Running your first pipeline
Building your configuration¶
The pipeline is configure using YAML files. For now, the basic assumption is that your images follow this specific naming scheme : TimeX_PointY_(...).tiff where Time refers to the index in your time loop and Point is the number that we will use as the unique identifier for the position (individual worm if each position contains one worm). All images (planes, channels, etc.) for a given position at a given time should be stored in the same OME-TIFF file.
The pipeline works using atomic building blocks, head to the Building Block section to learn more about them.
After installing the pipeline you will find an example of a working pipeline for measuring organ and body size over development. Let’s break it down!
experiment_dir: "/mnt/towbin.data/shared/spsalmon/pipeline_test_folder/"
analysis_dir_name: "analysis"
raw_dir_name: "raw"
report_format: "parquet"
pixelsize: [ 0.65 ]experiment_dir : the root of your experiment
analysis_dir_name : the name of the directory where all the analysis files (segmentation masks, quantifications, etc.) will be saved. You can change it to run multiple different analysis of the same experiment
raw_dir_name : directory where all your raw images are saved
report_format : either “csv” or “parquet”. Parquet files will be much smaller than CSVs (usefull for big experiments), but are less convenient to edit
pixelsize : physical size in µm of a pixel (depends on your microscope, camera and objective)
If you have different imaging modalities during your timelapse (let’s say you acquire a picture of each worm every 10 minutes but also take a Z-stack every hour), you should split them in different raw directories (e.g. raw and raw_stack).
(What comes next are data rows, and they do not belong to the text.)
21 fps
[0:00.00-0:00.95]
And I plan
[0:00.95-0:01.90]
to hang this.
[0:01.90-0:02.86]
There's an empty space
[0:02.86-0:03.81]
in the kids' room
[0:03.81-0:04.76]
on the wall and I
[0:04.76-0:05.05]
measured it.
You can then run a pipeline for each of those directories and merge them at the end simply by joining the two dataframes.
get_experiment_time: True
building_blocks:
- "segmentation"
- "segmentation"
- "straightening"
- "straightening"
- "straightening"
- "straightening"
- "morphology_computation"
- "morphology_computation"
- "fluorescence_quantification"
- "quality_control"
- "quality_control"
- "molt_detection"
rerun_segmentation: [ False ]
rerun_straightening: [ False ]
rerun_morphology_computation: [ False ]
rerun_quality_control: [ False ]
rerun_molt_detection: [ False ]get_experiment_time : if True, the actual time the images were acquired at will be extracted for the metadata. This can take quite a while but is very usefull for downstream analysis
building_blocks : the list of atomic tasks that you want the pipeline to perform. In this case, 2 segmentations, 3 straightenings, etc.
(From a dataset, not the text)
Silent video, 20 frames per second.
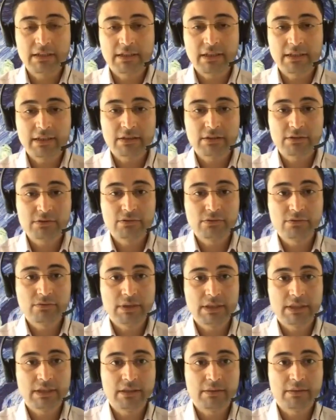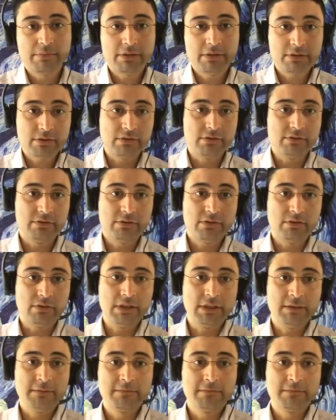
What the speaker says: telling you a personal story.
rerun : if False, images that were already processed will be skipped, only missing ones will be processed. For blocks like morphology_computation, the whole block is skipped if the resulting file “(...).csv” already exists. If true, everything is reprocessed.
sbatch_memory: 64G
sbatch_time: 0-48:00:00
sbatch_cpus: 32
sbatch_gpus: "rtx6000:1"Those options control the amount of RAM, CPU cores, and GPU allocated to each building block, as well as their time limit. GPUs will only get allocated to jobs that can make use of them (segmentation, molt detection, or custom script requiring GPU).
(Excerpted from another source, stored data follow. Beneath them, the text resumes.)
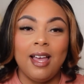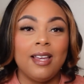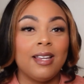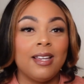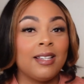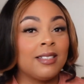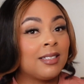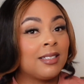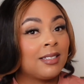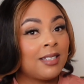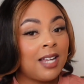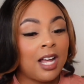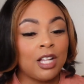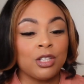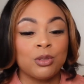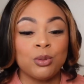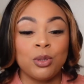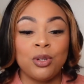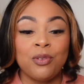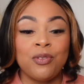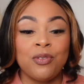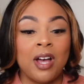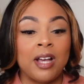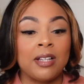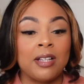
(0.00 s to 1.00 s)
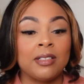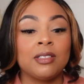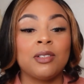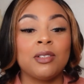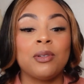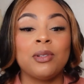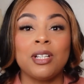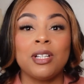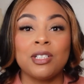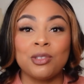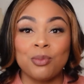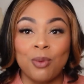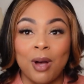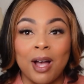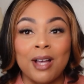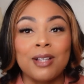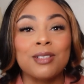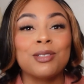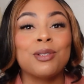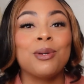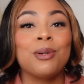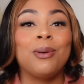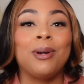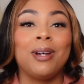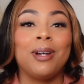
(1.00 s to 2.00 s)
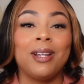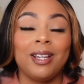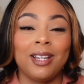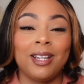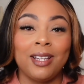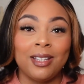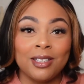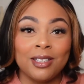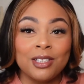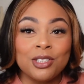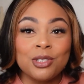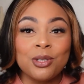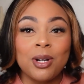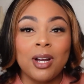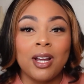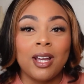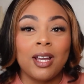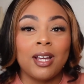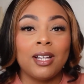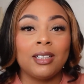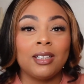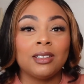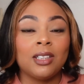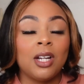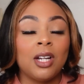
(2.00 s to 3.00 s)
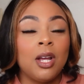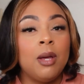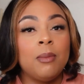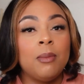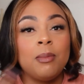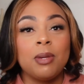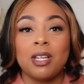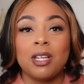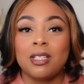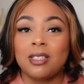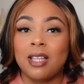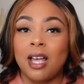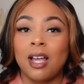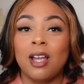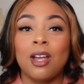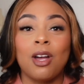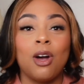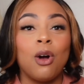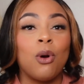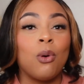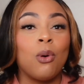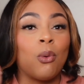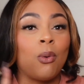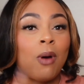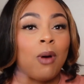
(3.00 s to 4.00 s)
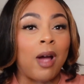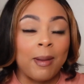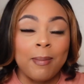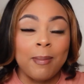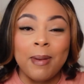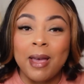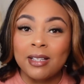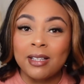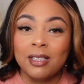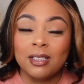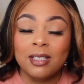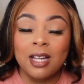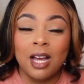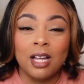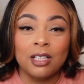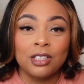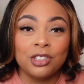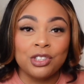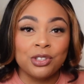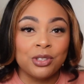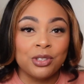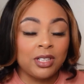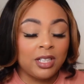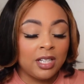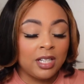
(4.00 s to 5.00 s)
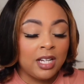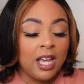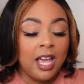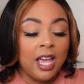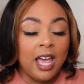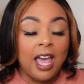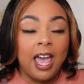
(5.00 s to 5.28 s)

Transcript: It's a dollar twenty-five, so that's why it's going in the trash because I can go right back to Dollar Tree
After that, you should fill add the parameters for all of your building blocks. Those are described in detail here.
Running the pipeline¶
Once your configuration is finished, you can save it anywhere. Let’s assume you saved it in ~/towbintools_pipeline/configs/my_configuration.yaml. I recommend picking a folder where you will centralize all your configuration. The configuration you run on an experiment will always be backed up in the analysis/report folder of said experiment. To run this specific configuration :
cd ~/towbintools_pipeline # or wherever you chose to put the pipeline folder
bash run_pipeline.sh -c configs/my_configuration.yamlThe -c argument is used to specify the path to the configuration to be run.
That’s it ! Once you’re happy with your config, all you need to do to fully analyze a new experiment is to change the experiment path in the config file and run this command.